Mybabyseyes Tue 30-Oct-12 19:01:37

It depends on how much you drink but I think sometimes you have to sacrifice somethings. I personally would wait until your babies older. You might need a while yet yourself.

GoblinGold Tue 30-Oct-12 21:17:54

It kind of depends on how much you're planning on drinking. Alcohol (IIRC) disappears from your breastmilk at the same rate as from your bloodstream. I take the view that if I'm safe to drive I'm safe to BF. That might be a lot less than 12 hours (provided you're not on a total bender). Am sure someone will be along to provide links as I can't remember where to look for them...

KatAndKit Tue 30-Oct-12 21:39:04

12 hours is a long time your boobs would explode unless you pump regularly. I assume you are not going on a mega bender and still have to be fit to look after the baby. Who told you 12 hours anyway?

I would have two drinks without worrying. If i had three or four drinks i would miss the next feed. Unless i got shitfaced i would not need to miss more than one night feeding. In six months the most i have done is give two bottles in a row.

Alcoholic drinks leave your body approx one unit per hour

shouldIbecrossaboutthis Wed 31-Oct-12 14:14:59

Thanks everyone for the advice, I was planning to express and dump for the 12 hours to keep supple up and not have exploding rock boobs!

The internet said 12 hours, I think I will probably only have 3-5 vodkas over about 5 hours with lots of water; I think 12 hours is a safe figure, just to ensure it's all out of me?

NotQuiteCockney Wed 31-Oct-12 20:55:09

If you're safe to hold the baby, you're safe to bf. A small amount of alcohol in your milk isn't a big deal. Are you thinking single vodkas, or doubles? I'd think you'd be safe a few hours after stopping drinking, really ...

NotQuiteCockney Wed 31-Oct-12 20:56:06

This leaflet may be of use ...

SarahJessicaFarter Wed 31-Oct-12 21:07:02

You prob want scientific fact at this point, but I bf both of my babies and had the occasional glass of wine. My family is of European extraction and not drinking wine with dinner is a huge offence! I was very conservative with my first, hardly drank. But with my second, had a couple of wines with food, lots of water in between. And I think she's fine. I don't really do spirits so can't say if that's better or worse. Go with your gut. Don't drink if you don't want to, but don't get paralytic I guess!

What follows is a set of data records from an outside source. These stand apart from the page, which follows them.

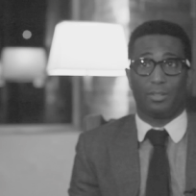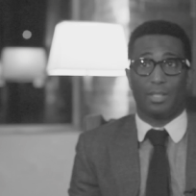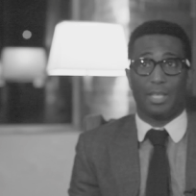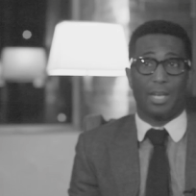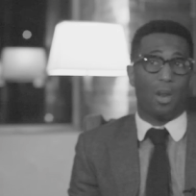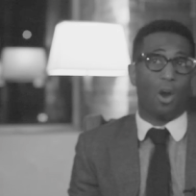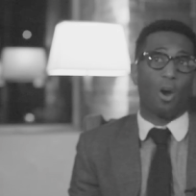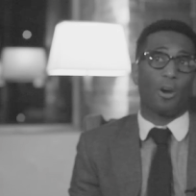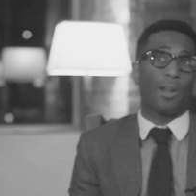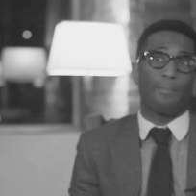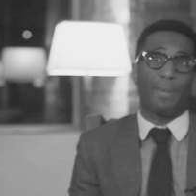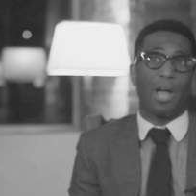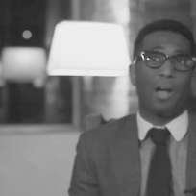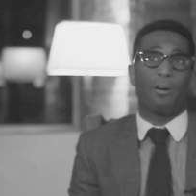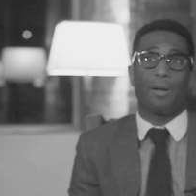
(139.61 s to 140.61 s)
that aren't
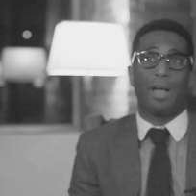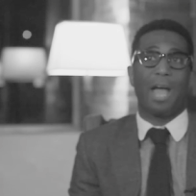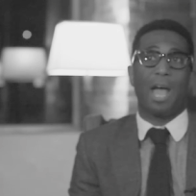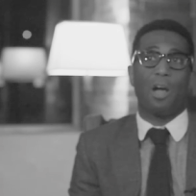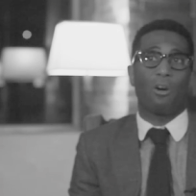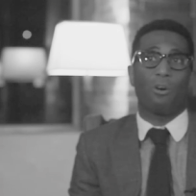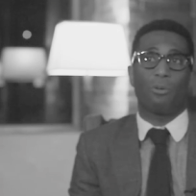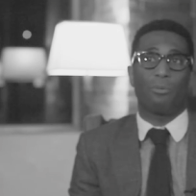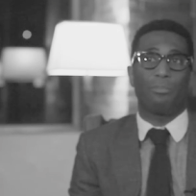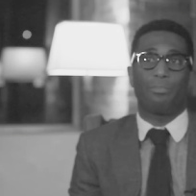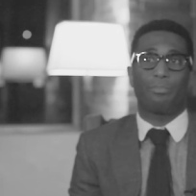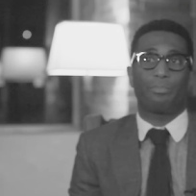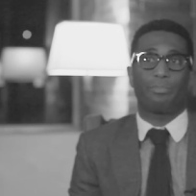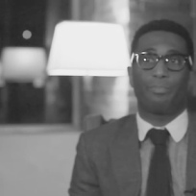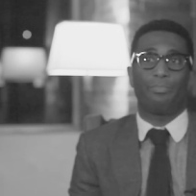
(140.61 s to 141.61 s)
about how
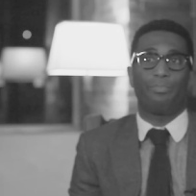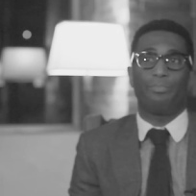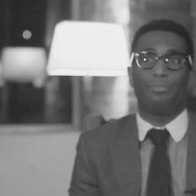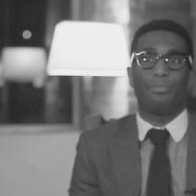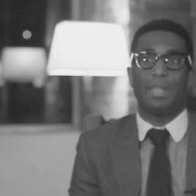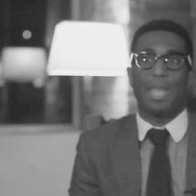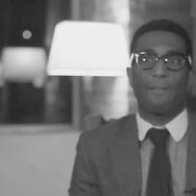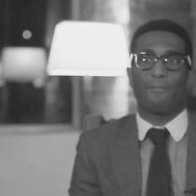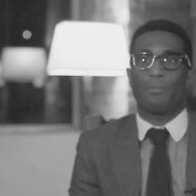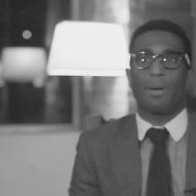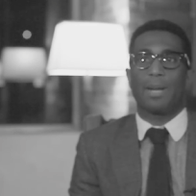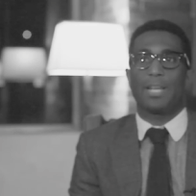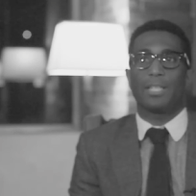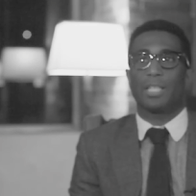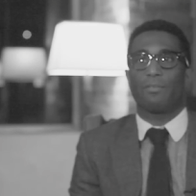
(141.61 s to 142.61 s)

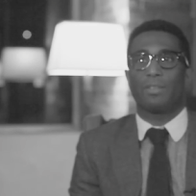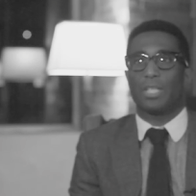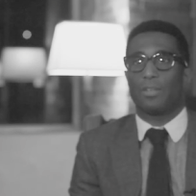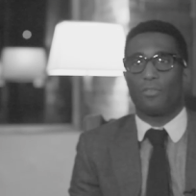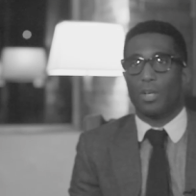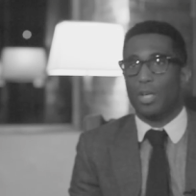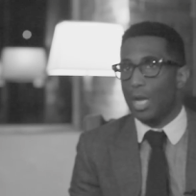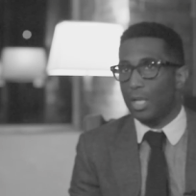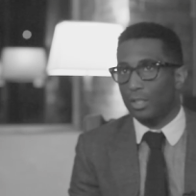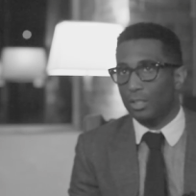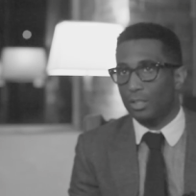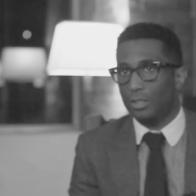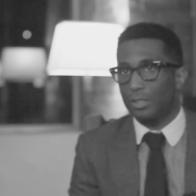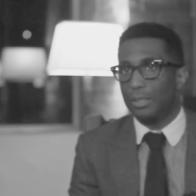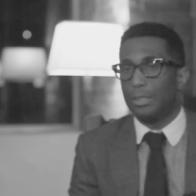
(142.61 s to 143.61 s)
everybody's of a different color.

SquidgersMummy Wed 31-Oct-12 23:16:12

If alcohol goes into breastmilk how does it then disappear? I never understood how that milk didn't have to be pumped out. Blood is cleansed by the liver function - breastmilk isn't? Sorry, prob just me being daft??

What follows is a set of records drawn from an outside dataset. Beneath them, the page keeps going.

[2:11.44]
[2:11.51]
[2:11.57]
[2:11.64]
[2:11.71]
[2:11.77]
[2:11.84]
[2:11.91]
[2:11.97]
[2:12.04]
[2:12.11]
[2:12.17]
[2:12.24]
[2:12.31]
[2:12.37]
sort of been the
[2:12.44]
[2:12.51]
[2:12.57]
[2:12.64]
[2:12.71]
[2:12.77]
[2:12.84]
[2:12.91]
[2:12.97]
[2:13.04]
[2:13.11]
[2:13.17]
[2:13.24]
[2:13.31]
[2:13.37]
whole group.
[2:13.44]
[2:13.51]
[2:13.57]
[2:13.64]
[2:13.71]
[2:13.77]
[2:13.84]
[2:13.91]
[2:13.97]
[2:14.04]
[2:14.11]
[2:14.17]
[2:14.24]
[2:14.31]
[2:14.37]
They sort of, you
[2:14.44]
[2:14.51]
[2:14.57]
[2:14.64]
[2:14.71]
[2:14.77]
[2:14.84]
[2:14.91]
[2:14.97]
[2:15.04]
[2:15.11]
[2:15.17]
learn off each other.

tiktok Thu 01-Nov-12 08:26:34

Squidgers, alcohol passes in and out of breastmilk very does not 'sit' there.

The biochemistry of this can be checked in the textbooks and academic papers, and actually fully understanding it is beyond my poor brain, but it's something to do with the molecules and the permiability of milk-making and storing tissue.

Some substances don't pass out of the breastmilk very easily, and while they don't sit there, they reduce in 'strength' as they degenerate and become harmless (and/or then pass out of the milk). This means, for example, that breastfeeding immediately after certain strong medication could mean the meds are in the milk, and then waiting a few hours means the meds are no longer able to affect the baby.

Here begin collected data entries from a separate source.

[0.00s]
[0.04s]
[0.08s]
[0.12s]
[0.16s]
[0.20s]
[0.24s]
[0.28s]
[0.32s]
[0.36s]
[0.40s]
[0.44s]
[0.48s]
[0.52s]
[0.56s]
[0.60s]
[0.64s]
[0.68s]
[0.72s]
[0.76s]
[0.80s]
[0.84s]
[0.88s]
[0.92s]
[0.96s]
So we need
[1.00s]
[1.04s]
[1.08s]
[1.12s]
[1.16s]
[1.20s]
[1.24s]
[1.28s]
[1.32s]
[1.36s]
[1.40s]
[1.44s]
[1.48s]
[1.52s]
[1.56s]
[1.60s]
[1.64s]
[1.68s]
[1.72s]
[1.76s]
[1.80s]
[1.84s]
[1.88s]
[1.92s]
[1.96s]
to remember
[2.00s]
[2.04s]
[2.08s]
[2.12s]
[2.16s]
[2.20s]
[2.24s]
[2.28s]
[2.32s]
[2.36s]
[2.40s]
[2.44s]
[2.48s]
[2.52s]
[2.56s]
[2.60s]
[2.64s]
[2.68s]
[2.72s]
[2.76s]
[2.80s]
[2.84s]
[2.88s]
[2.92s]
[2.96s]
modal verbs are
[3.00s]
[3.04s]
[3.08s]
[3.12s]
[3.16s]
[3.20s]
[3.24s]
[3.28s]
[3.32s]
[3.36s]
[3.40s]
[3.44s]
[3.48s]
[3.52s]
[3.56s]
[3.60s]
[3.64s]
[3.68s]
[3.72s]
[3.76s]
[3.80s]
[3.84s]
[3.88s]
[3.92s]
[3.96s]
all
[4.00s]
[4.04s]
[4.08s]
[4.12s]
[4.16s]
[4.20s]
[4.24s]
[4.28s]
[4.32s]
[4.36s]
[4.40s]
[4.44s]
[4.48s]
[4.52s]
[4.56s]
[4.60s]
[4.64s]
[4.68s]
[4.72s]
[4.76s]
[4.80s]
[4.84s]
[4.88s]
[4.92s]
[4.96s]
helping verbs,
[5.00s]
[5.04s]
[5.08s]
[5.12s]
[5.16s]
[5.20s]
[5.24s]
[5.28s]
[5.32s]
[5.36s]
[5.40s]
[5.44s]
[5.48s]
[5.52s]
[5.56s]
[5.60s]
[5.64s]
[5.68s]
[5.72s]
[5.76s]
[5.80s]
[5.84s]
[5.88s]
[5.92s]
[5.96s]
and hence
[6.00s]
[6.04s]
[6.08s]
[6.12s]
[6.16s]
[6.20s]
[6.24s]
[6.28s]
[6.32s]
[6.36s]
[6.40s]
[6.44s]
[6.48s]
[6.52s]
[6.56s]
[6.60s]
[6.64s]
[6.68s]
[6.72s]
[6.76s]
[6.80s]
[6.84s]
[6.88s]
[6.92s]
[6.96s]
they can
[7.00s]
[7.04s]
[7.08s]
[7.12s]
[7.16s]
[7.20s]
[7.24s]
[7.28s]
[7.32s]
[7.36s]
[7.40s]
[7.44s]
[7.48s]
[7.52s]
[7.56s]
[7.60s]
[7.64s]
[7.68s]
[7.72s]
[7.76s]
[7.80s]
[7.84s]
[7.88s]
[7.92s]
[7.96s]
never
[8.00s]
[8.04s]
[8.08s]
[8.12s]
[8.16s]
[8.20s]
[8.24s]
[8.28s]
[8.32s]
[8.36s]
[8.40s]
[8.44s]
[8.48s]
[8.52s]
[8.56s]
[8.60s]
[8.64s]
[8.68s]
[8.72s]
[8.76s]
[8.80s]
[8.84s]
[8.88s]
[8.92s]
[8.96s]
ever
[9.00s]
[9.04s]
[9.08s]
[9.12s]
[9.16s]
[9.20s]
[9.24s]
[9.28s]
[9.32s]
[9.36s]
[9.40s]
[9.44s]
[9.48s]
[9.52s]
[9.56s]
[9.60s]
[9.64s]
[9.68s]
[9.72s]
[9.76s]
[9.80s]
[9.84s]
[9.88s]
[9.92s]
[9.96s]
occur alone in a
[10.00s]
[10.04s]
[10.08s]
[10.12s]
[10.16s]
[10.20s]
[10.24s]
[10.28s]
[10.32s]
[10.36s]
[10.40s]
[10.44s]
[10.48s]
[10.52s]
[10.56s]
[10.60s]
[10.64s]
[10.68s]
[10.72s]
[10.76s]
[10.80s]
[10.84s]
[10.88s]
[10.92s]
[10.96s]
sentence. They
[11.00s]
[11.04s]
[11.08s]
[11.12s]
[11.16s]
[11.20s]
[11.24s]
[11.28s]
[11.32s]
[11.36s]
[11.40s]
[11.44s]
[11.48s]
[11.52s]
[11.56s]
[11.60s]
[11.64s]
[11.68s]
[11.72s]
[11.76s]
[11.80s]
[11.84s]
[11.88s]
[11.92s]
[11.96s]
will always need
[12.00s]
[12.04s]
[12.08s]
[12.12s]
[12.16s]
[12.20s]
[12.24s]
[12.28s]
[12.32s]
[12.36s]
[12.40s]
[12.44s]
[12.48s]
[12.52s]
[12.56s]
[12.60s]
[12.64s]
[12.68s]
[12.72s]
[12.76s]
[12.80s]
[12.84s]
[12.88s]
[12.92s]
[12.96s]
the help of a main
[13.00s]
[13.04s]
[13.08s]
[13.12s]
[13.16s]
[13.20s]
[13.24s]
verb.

That's just a made up example. A large no. of commonly-used meds are in fact pretty safe to use when breastfeeding, and one of the reasons is this effect of degenerating and/or passing out (other reasons include the stuff does not get in the milk in the first place).

Hope that helps smile

PotteringAlong Thu 01-Nov-12 08:30:17

If you had enough alcohol in your breastmilk to affect the baby you'd be dead from alcohol poisoning.

Go out, have the vodka and you'll be fine to feed

tiktok Thu 01-Nov-12 08:45:09

Pottering that's actually overstating the case.....babies start to show clinical effects of alcohol when a mother is very drunk, IIRC when her blood level is 3x the drink drive limit. So not actually dead smile

It is of course possible (and actually likely) that less obvious effects on babies can be there before that stage.